TASK TO COMPLETE: Give back every record exactly, images excluded.

┌──

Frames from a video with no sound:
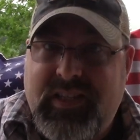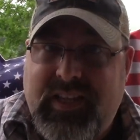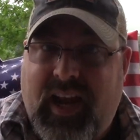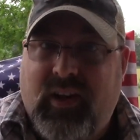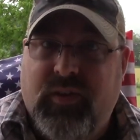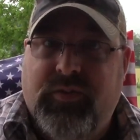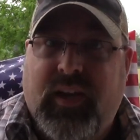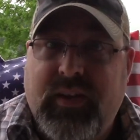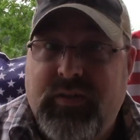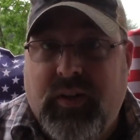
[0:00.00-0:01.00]

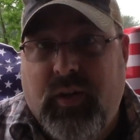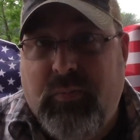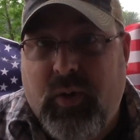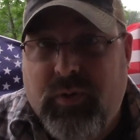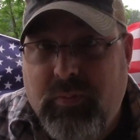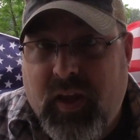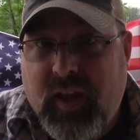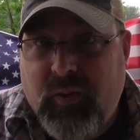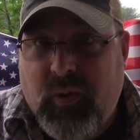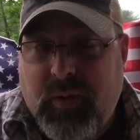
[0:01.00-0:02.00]
sacrifice, both men
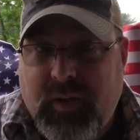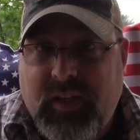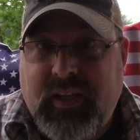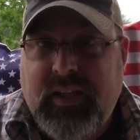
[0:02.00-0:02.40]
and women,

└──

SOLUTION FOR THIS TASK:
Frames from a video with no sound:
[0:00.00-0:01.00]

[0:01.00-0:02.00]
sacrifice, both men
[0:02.00-0:02.40]
and women,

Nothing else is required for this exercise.